THE TASK: Repeat the lines from the one containing "[0:00.90-0:01.80]" through the end of the listing exactly, both ends included. Do not carry over any pictures.

DATA SUPPLIED:
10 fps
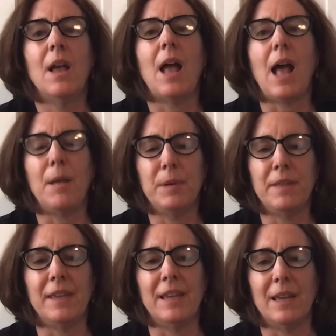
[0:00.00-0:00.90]
I'll be
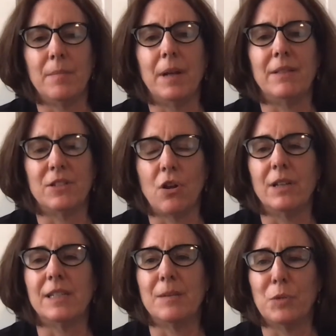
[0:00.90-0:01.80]
thinking about this
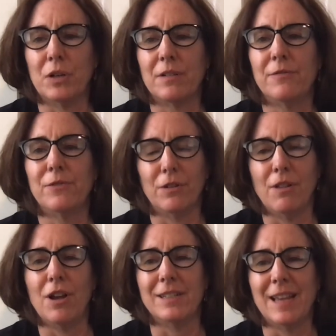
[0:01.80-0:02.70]
haunting book for a
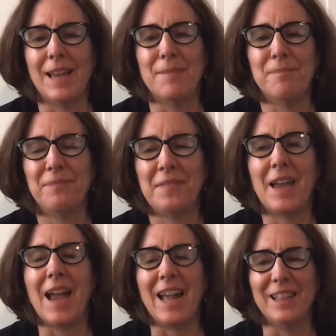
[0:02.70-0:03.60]
long time. I
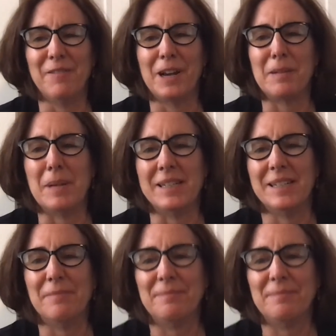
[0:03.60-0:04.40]
highly recommend it.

TASK RESPONSE:
[0:00.90-0:01.80]
thinking about this
[0:01.80-0:02.70]
haunting book for a
[0:02.70-0:03.60]
long time. I
[0:03.60-0:04.40]
highly recommend it.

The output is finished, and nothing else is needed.